Bułgaria potrzebna światu jako sługa?

Bułgaria potrzebna światu jako sługa?

Dodano:   /  Zmieniono: 
Skład rządzącej Bułgarią koalicji nie podoba się nacjonalistycznej partii Ataka. O tym dlaczego ta partia jest popularna wśród młodych Bułgarów i z czym będzie szła do czerwcowych wyborów pisze dziennik „Sega”.
20-letni Wiktor zwierza się, że wstąpił do Ataka, bo jest nacjonalistą. Uważa on, że nacjonalista, to osoba, która kocha swój kraj, chce poznawać jego korzenie i domaga się, by krajem rządzili Bułgarzy, a nie bezpaństwowcy. Wiktor wraz z innymi członkami partii spotkali się na wiecu przed plewenskim teatrem. Trzystu młodych z wyszytymi emblematami partii na bluzach, przemaszerowało wzdłuż teatru, śpiewając narodowe pieśni i skandując: „Ataka wygra!". Burzę oklasków wywołało pojawienie się lidera ugrupowania Wolena Sidorowa. „Biała głowa” (tak nazywają Sidorowa nie darzący go sympatią Romowie) przewodniczy partii Ataka od 2005, czyli od początku jej istnienia. Ruch posiada swoją reprezentację w parlamencie (w koalicji z inną partią nacjonalistyczną zdobyli 8,93 proc.).

Według przedstawicieli ruchu Ataka, Bułgarią tak naprawdę rządzi Rosjanin (matka premiera Sargieja Staniszewa jest Rosjanką, a on sam do 1996 posiadał tylko obywatelstwo rosyjskie, co więcej tytuł jego pracy magisterskiej brzmiał "Rola munduru w kształtowaniu walecznego ducha żołnierzy Armii Czerwonej" ), Turcy (chodzi o turecki Ruch na rzecz Praw i Wolności wchodzący w skład Wielkiej Koalicji) oraz emigrant (w żyłach cara Symeona Sakskoburggotskiego nie płynie bułgarska krew).
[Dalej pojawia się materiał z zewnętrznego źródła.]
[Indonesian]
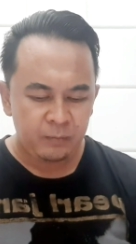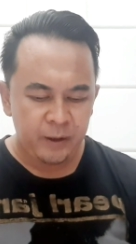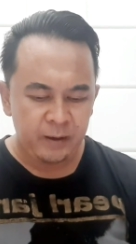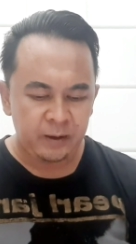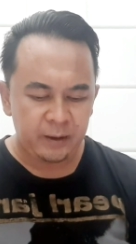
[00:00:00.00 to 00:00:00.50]

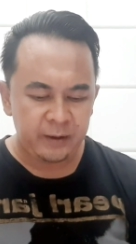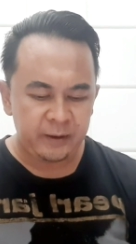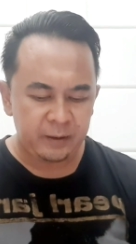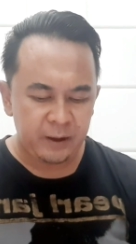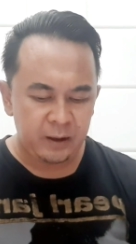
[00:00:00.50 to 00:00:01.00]
Bayangkara di
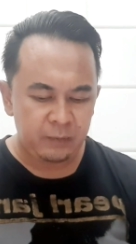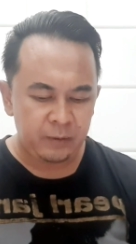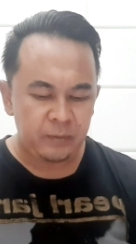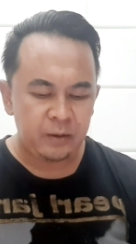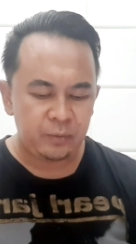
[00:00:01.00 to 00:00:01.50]
kandang
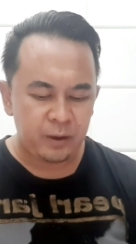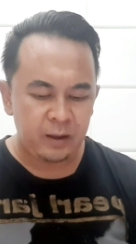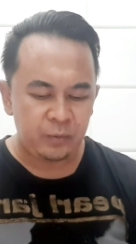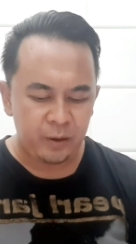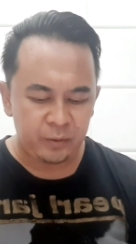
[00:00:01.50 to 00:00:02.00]
lawan
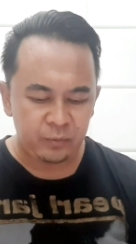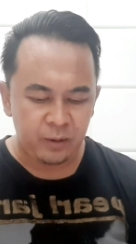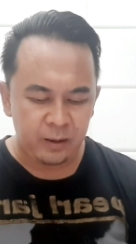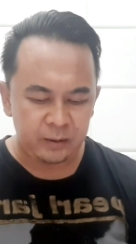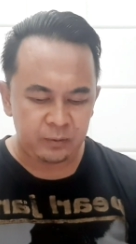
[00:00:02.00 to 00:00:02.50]
Madura
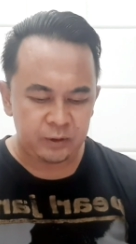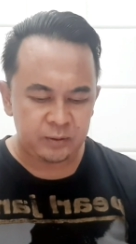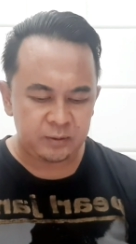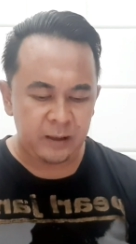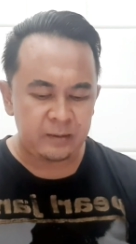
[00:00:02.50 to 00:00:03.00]
2-2 terus
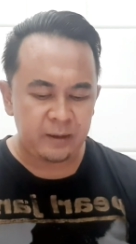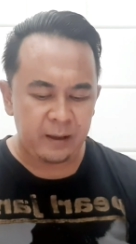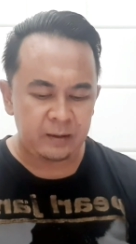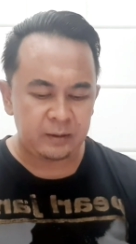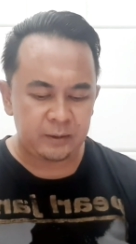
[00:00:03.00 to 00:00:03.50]

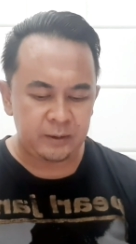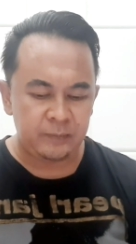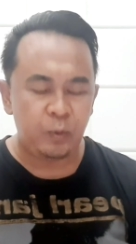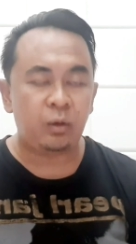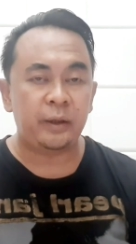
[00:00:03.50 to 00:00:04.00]
tandang
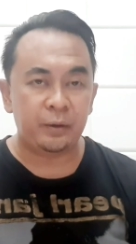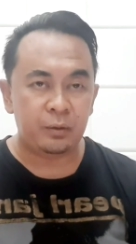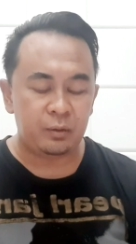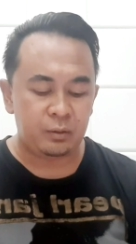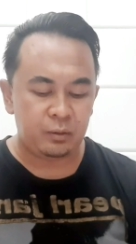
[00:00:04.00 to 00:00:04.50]
ke
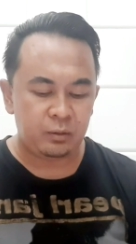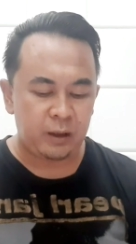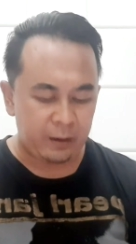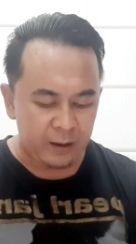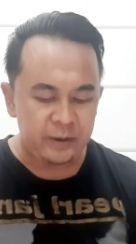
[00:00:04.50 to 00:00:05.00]
Borneo
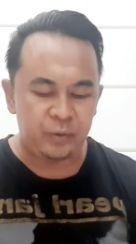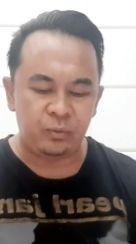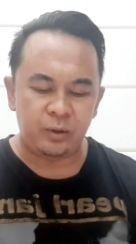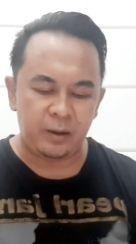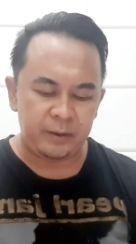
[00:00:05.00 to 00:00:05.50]
kalah
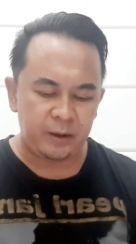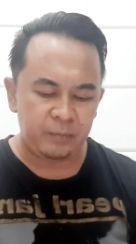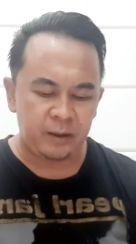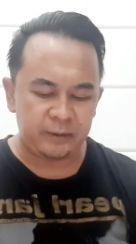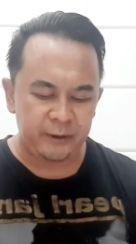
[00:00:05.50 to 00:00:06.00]
juga ya
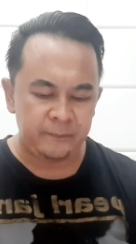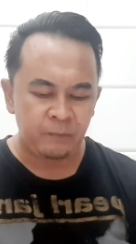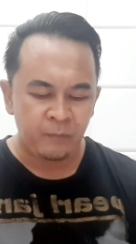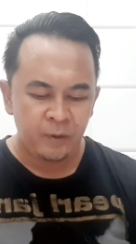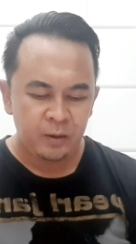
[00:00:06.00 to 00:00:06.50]

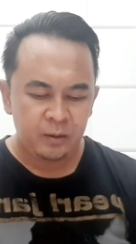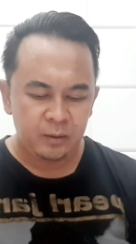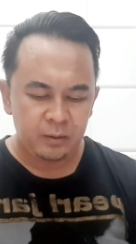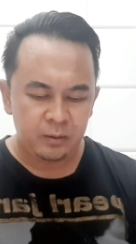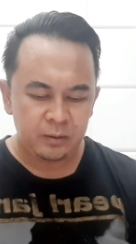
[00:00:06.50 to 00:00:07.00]
berarti
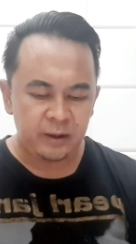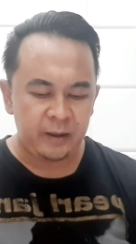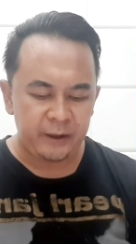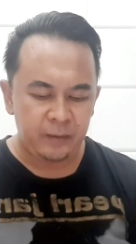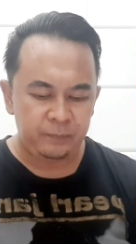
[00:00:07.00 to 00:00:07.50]
Eh,
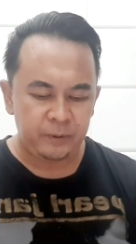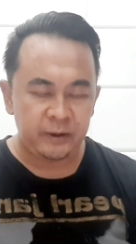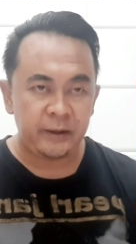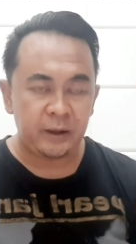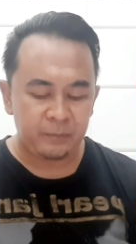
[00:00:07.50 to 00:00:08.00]
terakhir
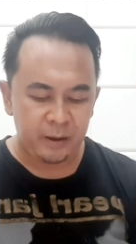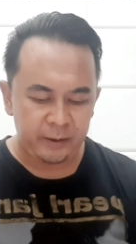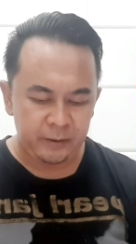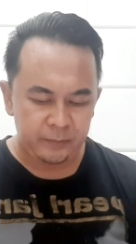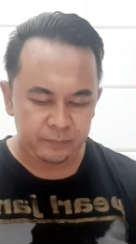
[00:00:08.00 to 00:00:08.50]
pertandingan
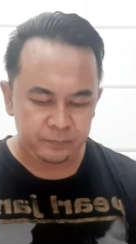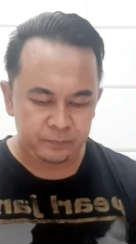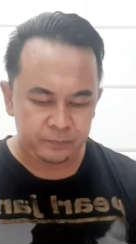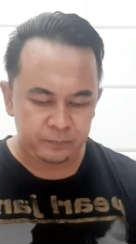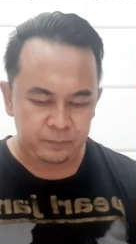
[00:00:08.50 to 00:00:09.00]
kemarin
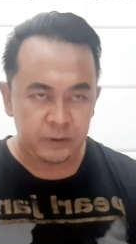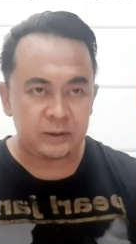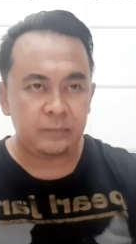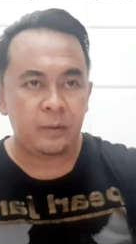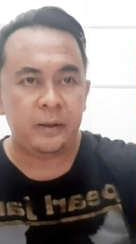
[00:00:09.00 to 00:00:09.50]

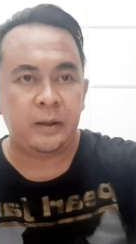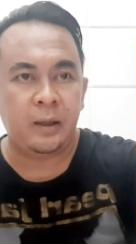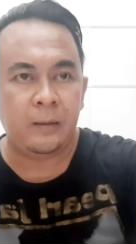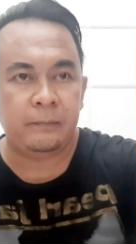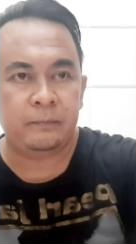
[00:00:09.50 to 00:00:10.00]
persebaya
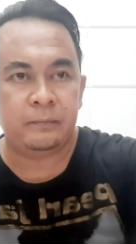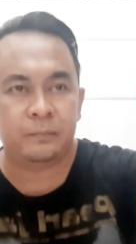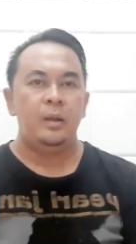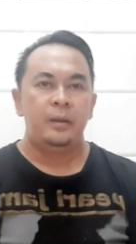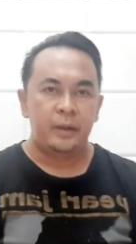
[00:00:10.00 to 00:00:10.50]

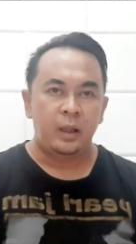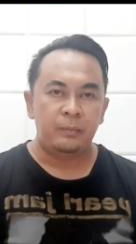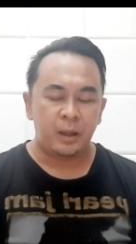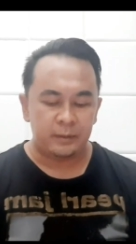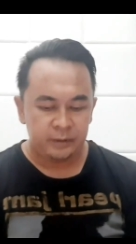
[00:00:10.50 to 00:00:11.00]
ya
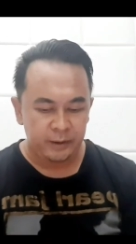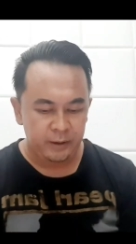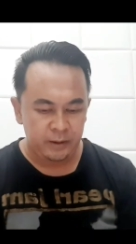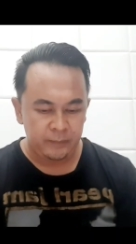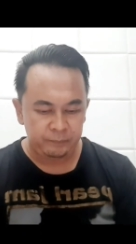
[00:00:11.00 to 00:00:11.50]

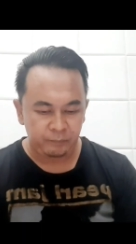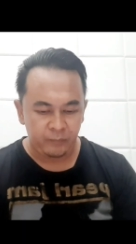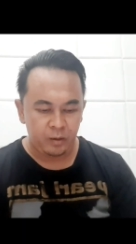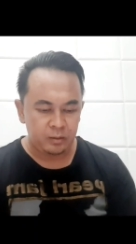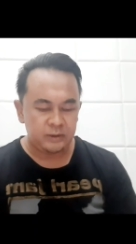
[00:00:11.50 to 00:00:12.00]
berarti
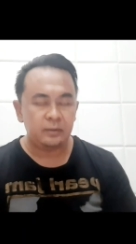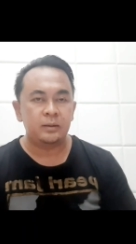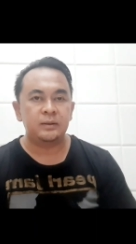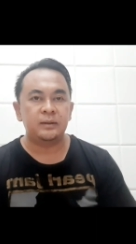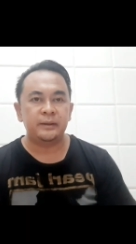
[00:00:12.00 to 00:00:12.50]

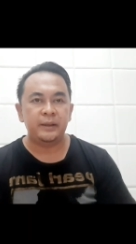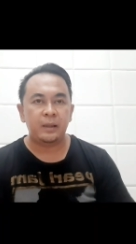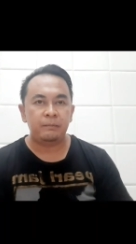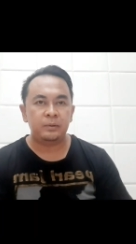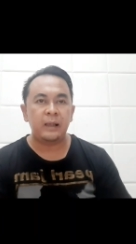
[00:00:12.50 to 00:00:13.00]

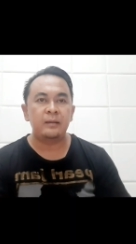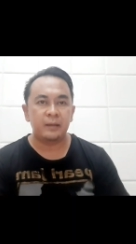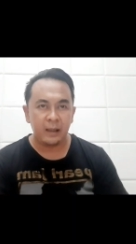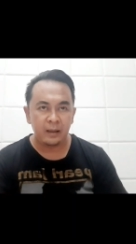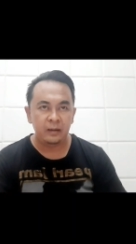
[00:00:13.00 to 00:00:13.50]
setiap
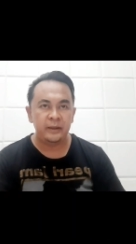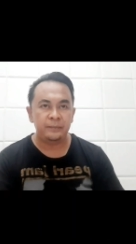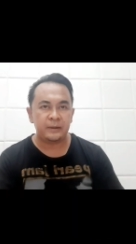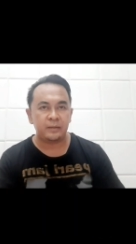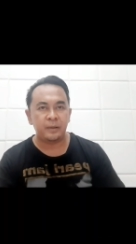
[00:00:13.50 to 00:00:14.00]
tandang
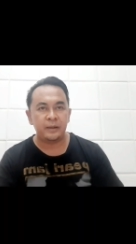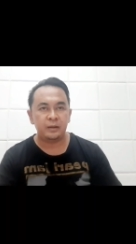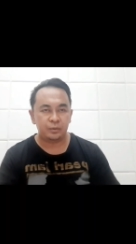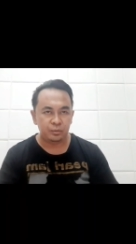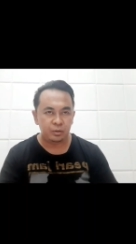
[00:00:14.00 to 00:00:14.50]
ini
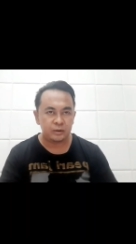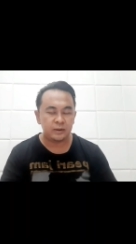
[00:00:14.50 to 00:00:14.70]
persebaya tuh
Ataka nazywana jest partią antyeuropejską, ponieważ domaga się rewizji warunków przystąpienia do Unii Europejskiej oraz wystąpienia z NATO. Poza tym postuluje radykalną zmianę konstytucji – prawosławie miałoby stać się oficjalną religią państwową, a za profanację miejsc kultu religijnego miałyby być ostrzejsze kary. Ataka trafia na podatny grunt w Bułgarii. Kraj ma bardzo niski przyrost naturalny, tylko wśród Romów pozostaje on wysoki. Marija – mieszkanka Warny zastanawia się: „Po co mam rodzić dzieci skoro będą musiały utrzymywać Cyganów." Ataka proponuje więc utworzenie specjalnego urzędu ds. zwalczania przestępczości wśród tej mniejszości. Partia bazuje też na strachu Bułgarów przed Turkami. Domaga się usunięcia z publicznej telewizji programów nadawanych po turecku.

W swoim godzinnym przemówieniu Sidorow powoływał się na bohatera walk z Imperium Osmańskim, Wasyla Lewskiego. Ataka chce tak jak on przywrócić prawdziwą władzę Bułgarom. Sidorow nie szczędził też innych populistycznych haseł typu: „oddajmy władzę w ręce ludu", czy „Bułgaria potrzebna jest światu tylko jako sługa”. Lider partii Ataka chce przywrócenia własności państwowej, a nie jak wg niego czynią liberałowie – zamykania szkół i szpitali. Podkreślił też, że obecna niebułgarska władza zachowuje się jak okupant. Na koniec tłum rozpalony socjalistycznymi i narodowymi hasłami odśpiewał hymn i skandował: „Niech żyje Bułgaria!”.